FACT CHECK:   Did an iPhone user unknowingly rack up a $17,000 cellphone bill after installing iOS 9?

Claim:   An iPhone user racked up a $17,000 cellphone bill after installing iOS 9.

  FALSE

Example:   [Collected via email, September 2015]

A story floating around basically claims that someone upgraded to iOS9, wifi assist was on to use cellular data when wifi was poor, and racked up a +$17,000 cell phone bill. Is this true?

Origins:   In September 2015, numerous tech sites reported that a feature of Apple’s new iOS 9 mobile operating system, “wi-fi assist” (which detects a weak Wi-Fi signal and automatically switches a user’s iPhone over to a stronger cellular signal) could lead to larger cell phone bills. While many of these reports were accurate, one article suggested that the “wifi assist” feature had already caused one iPhone user’s bill to skyrocket to more than $17,000.

On 27 September 2015, the web site Distractify published an article explaining how iPhone users could disable the wi-fi assist feature, and although the text of the article was factual, an image that accompanied the article greatly exaggerated the issue:

The individual images in the animated file move too quickly for viewers to decipher any details about the exorbitant cellphone bill shown, but a screenshot of one of them clearly demonstrates that the pictured cell phone bill was from 2010, long before the introduction of iOS 9:

The cell phone bill displayed above is real, but it wasn’t racked up 2015, nor was it the result of using iOS 9 or its wi-fi assist feature. According to the Public Interest Advocacy Center, the company Bell Mobility billed Perry Franz for $17,148.75 in 2010, and his story was featured in a 2011 episode of Marketplace entitled “Canada’s Worst Cellphone Bill: The Sequel”:

On March 11 CBC TV’s Marketplace asked who has Canada’s worst cellphone bill? Consumers told Marketplace — “No one’s trying to help me out — It’s daylight robbery — I felt like crying when I opened this bill.” A Marketplace panel gave the prize to Perry Franz for his $17,148.75 bill from Bell Mobility.

Harrington also interviewed PIAC’s John Lawford who said: “Customer service, unfortunately, on its own, is a problem with cellphone companies in particular. They have a lot of front line staff to deflect questions, to tell people that they’re wrong, and that they need to pay these bills. It’s a business model predicated on disrespect really.” On the failure of the federal government to do anything Lawford told Marketplace: “You have Quebec saying it’s such a big problem for consumers we have to take a chance and try to regulate it. Manitoba thinking about it –— Ontario might do it. That kind of pressure is the only way to get the federal authorities to do something about it.”

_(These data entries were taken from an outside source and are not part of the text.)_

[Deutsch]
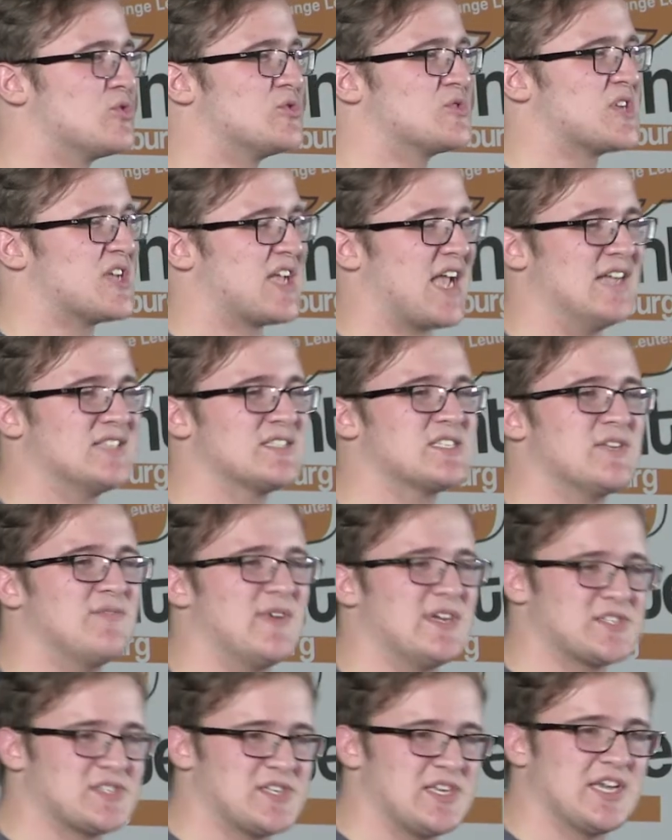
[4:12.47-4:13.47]
unsere ganze
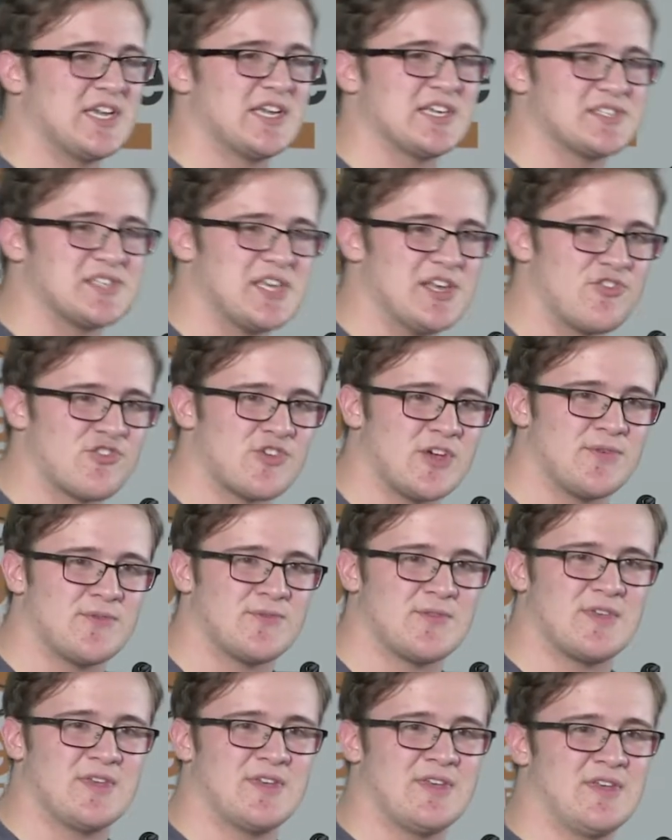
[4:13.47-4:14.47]
westliche
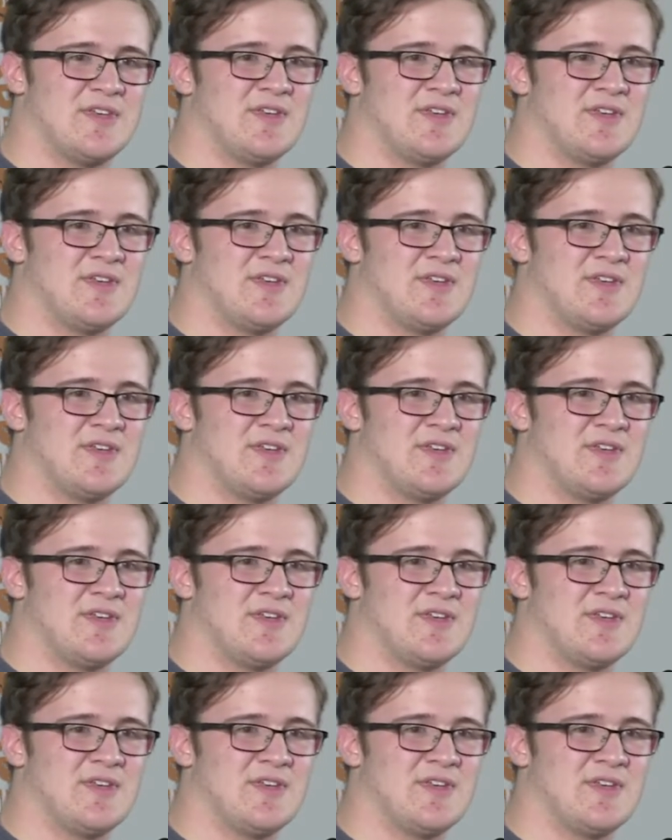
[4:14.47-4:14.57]
Gesellschaft.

Even though iOS9 and wifi assist have not yet resulted in any $17,000 cellular bills, many tech experts are warning consumers about their potential for quietly creating much larger bills:

Apple released its latest mobile operating system, which has some great new features like Apple News, better battery life, and split-screen multitasking. But one new feature, called Wi-Fi Assist, may be eating through your data plan.

The new setting, which is automatically turned on when a phone is updated to iOS 9, attempts to ensure that users don’t experience any buffering when on a weak WiFi signal. The iPhone will detect when a WiFi signal lacks strength, and switch over to a cellular connection.

This is great for when you’re stuck in places like the connectivity nexus right outside your home, where old iPhones would cling to the WiFi signal for as long as possible, but wouldn’t actually be able to load anything. But there is a cost: The switch to cellular could mean you’re using more data from your monthly plan — potentially significantly more than you’re accustomed to using.